Stored data:

----

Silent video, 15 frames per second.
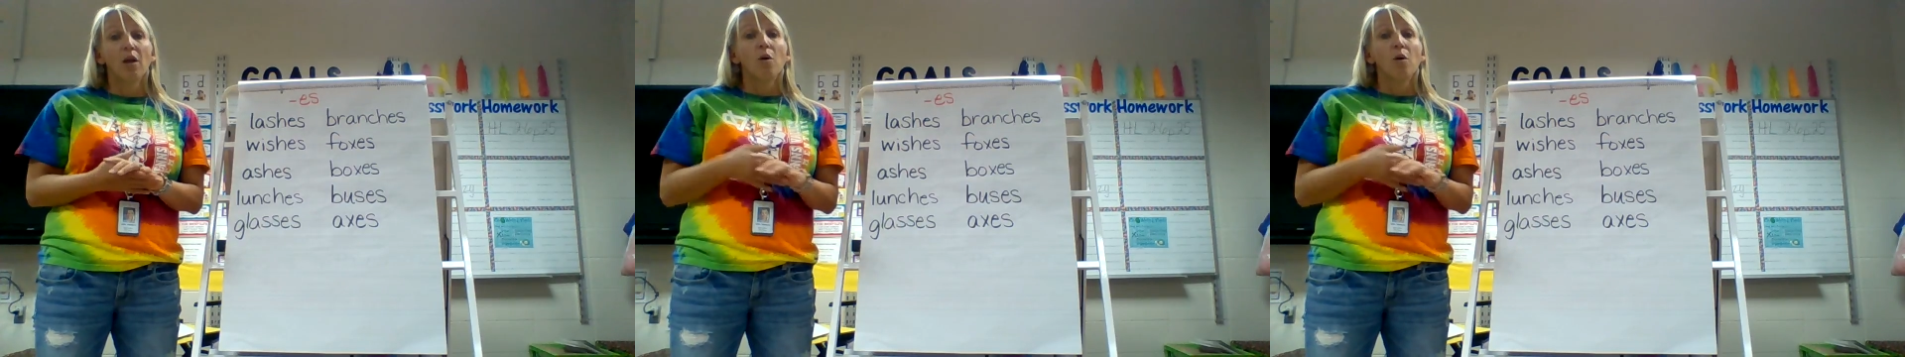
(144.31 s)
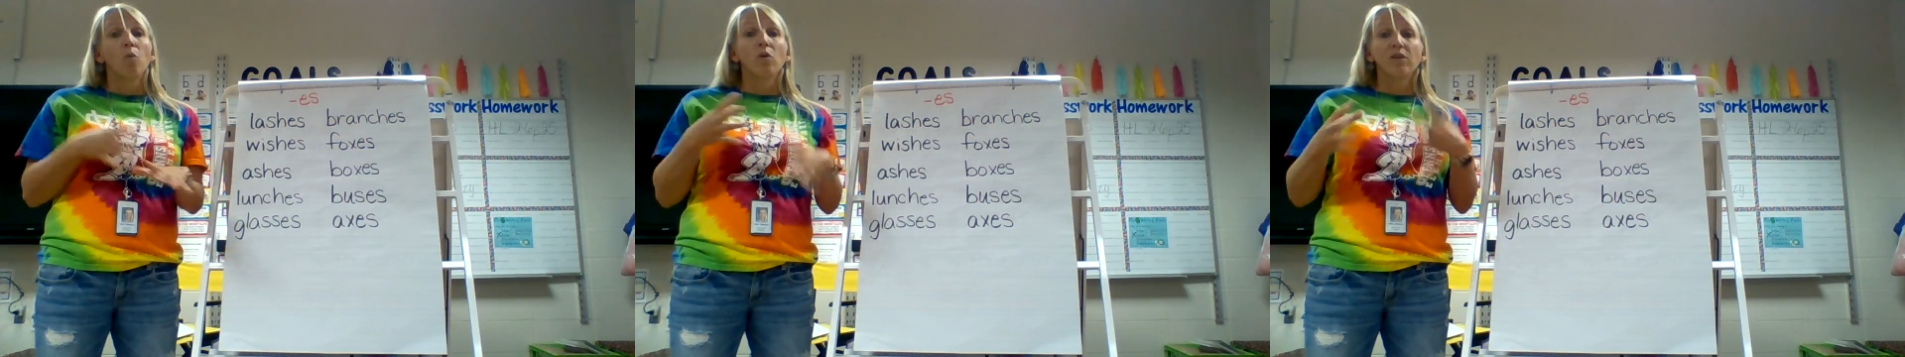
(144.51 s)

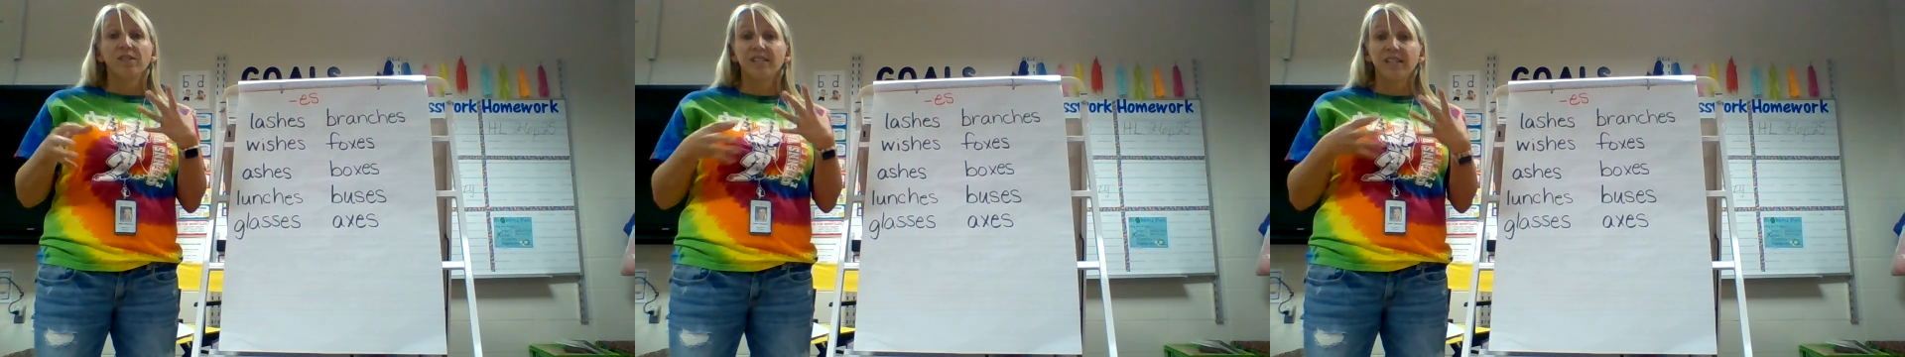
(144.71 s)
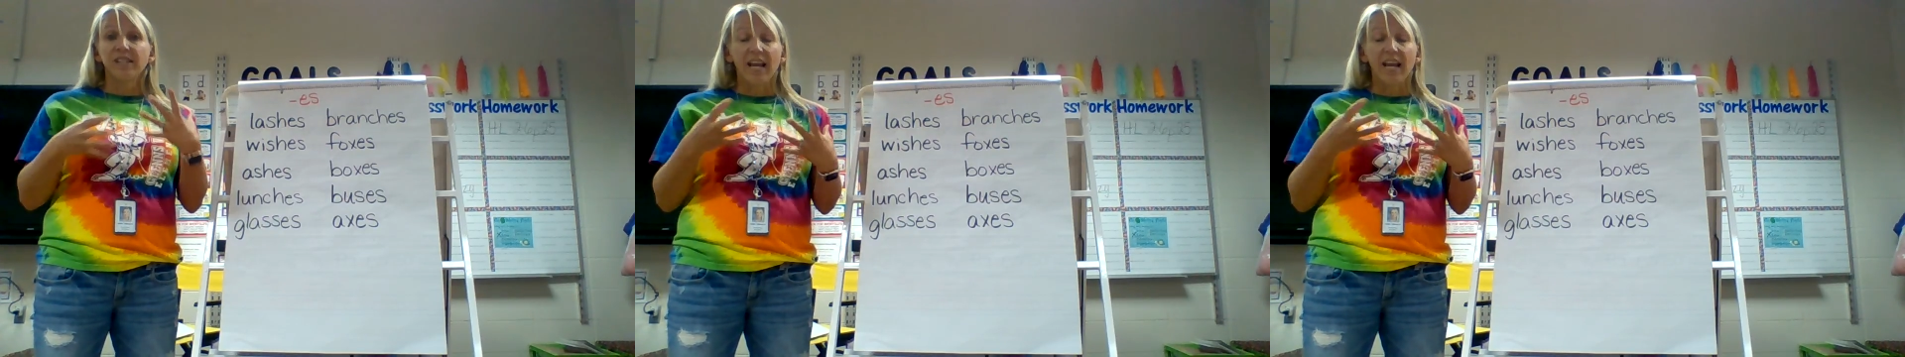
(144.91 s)
Words
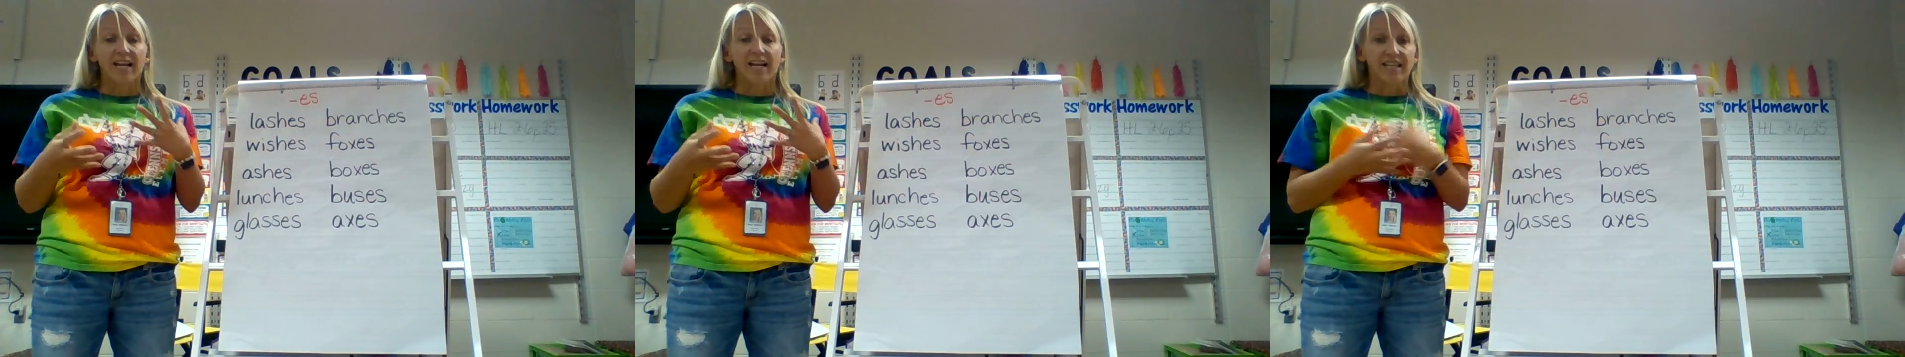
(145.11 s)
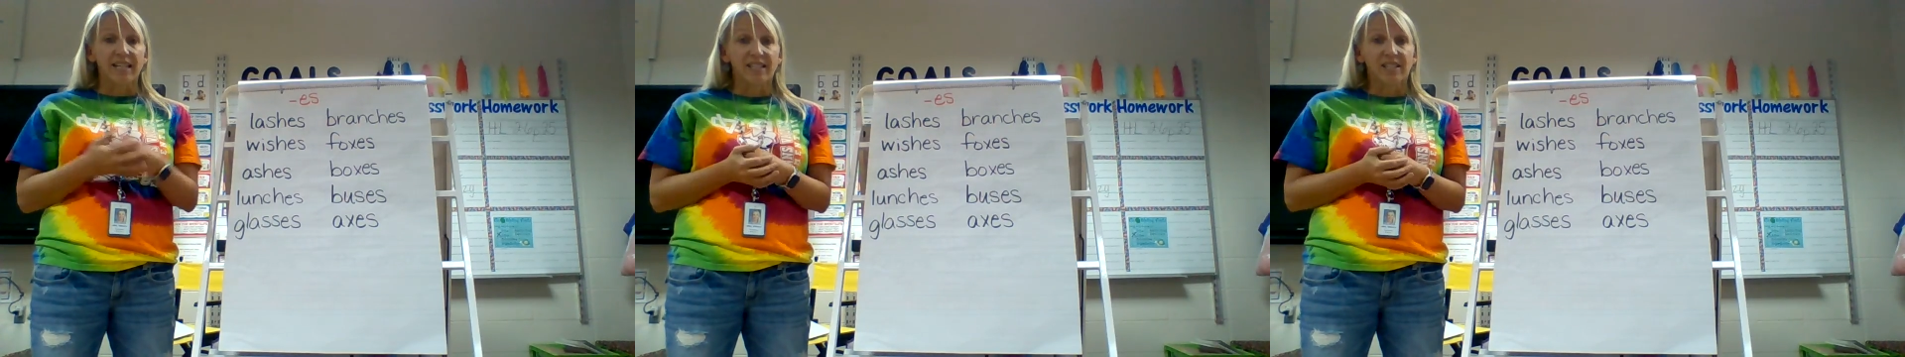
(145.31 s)
that end
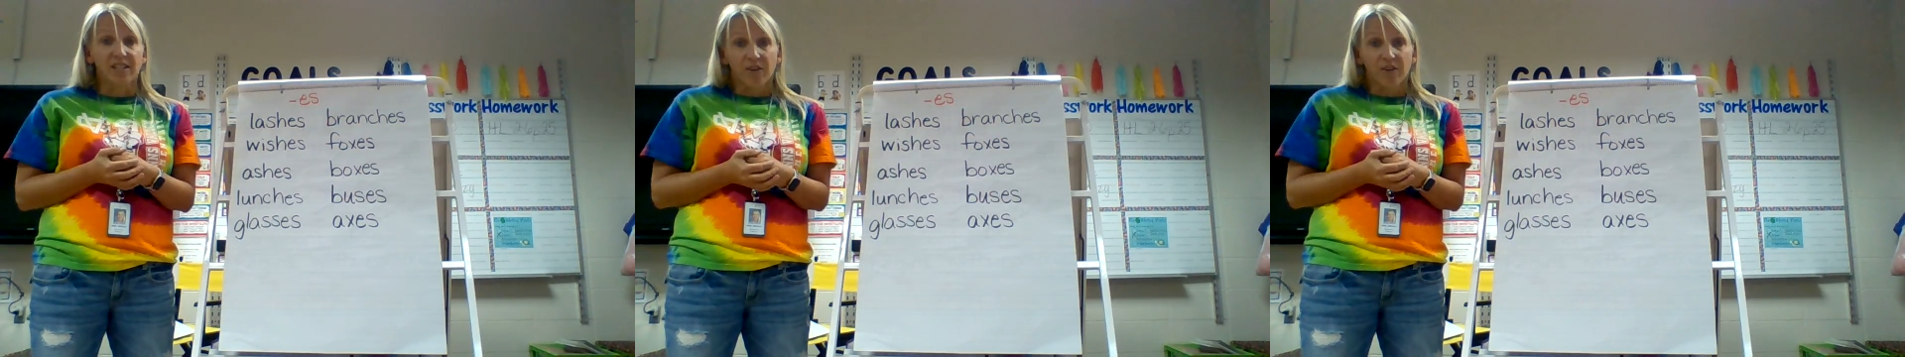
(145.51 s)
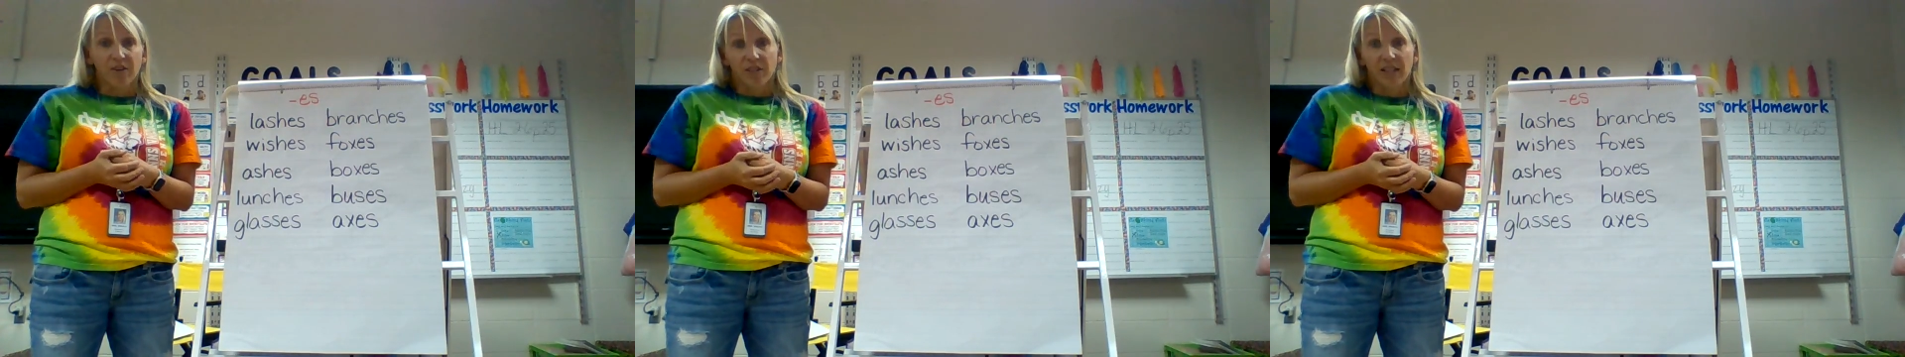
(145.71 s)
in
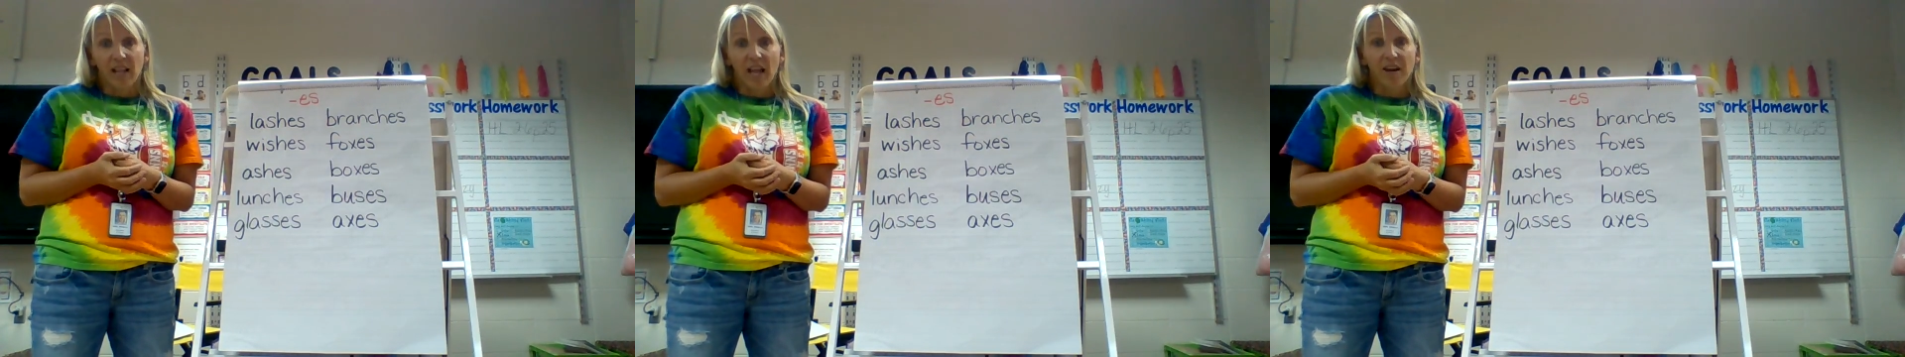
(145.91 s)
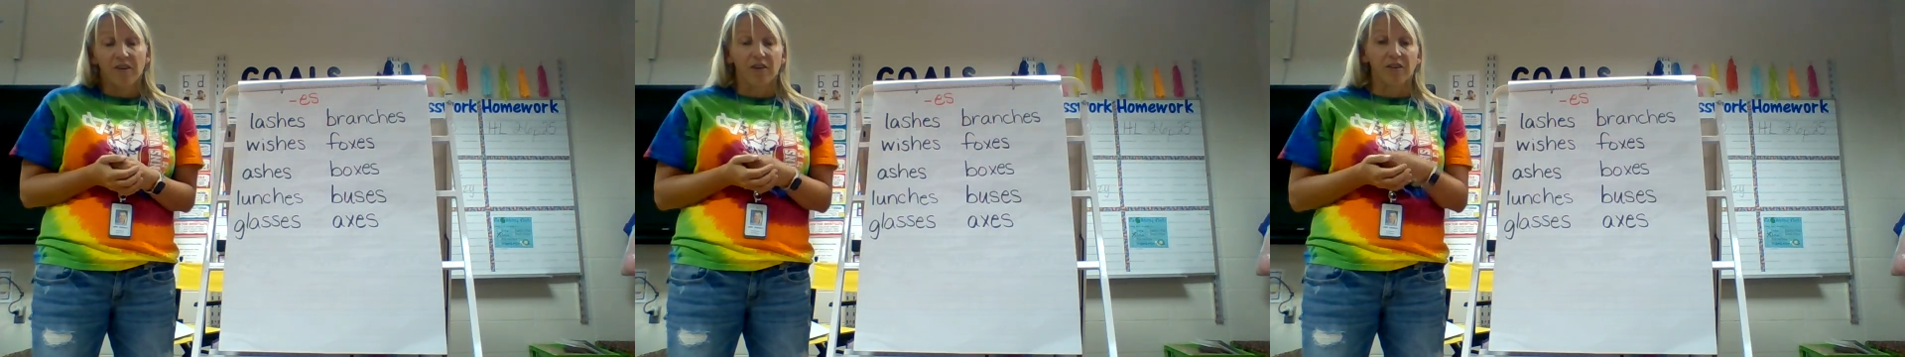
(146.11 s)
certain
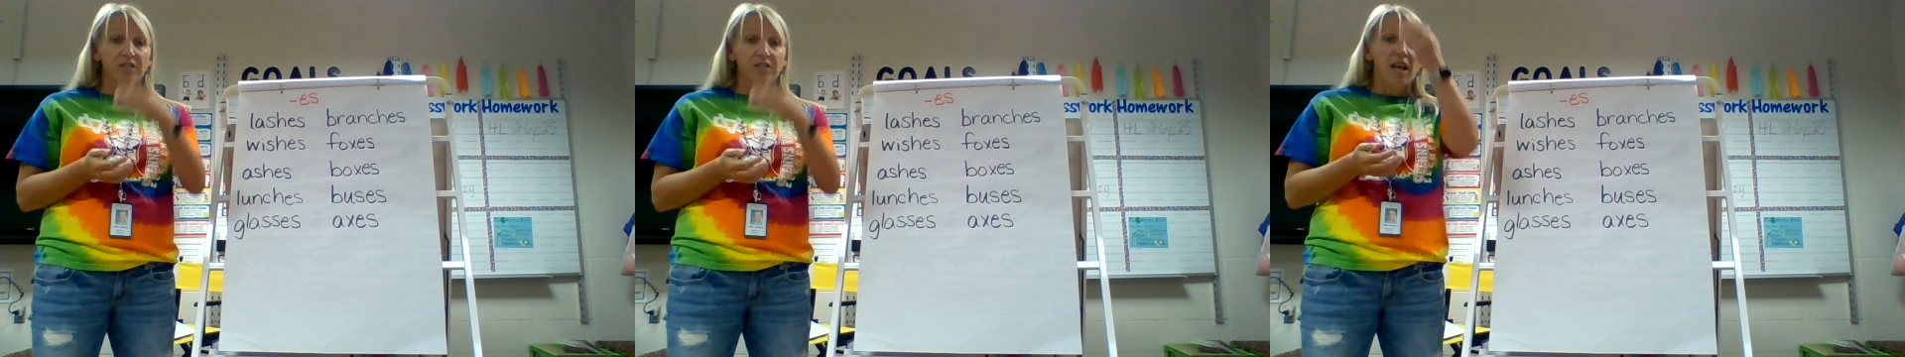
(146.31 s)
letters.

----

#### What needs to be done:
Give all the entries again exactly, dropping each picture.

#### Response to the task:
Silent video, 15 frames per second.
(144.31 s)
(144.51 s)

(144.71 s)
(144.91 s)
Words
(145.11 s)
(145.31 s)
that end
(145.51 s)
(145.71 s)
in
(145.91 s)
(146.11 s)
certain
(146.31 s)
letters.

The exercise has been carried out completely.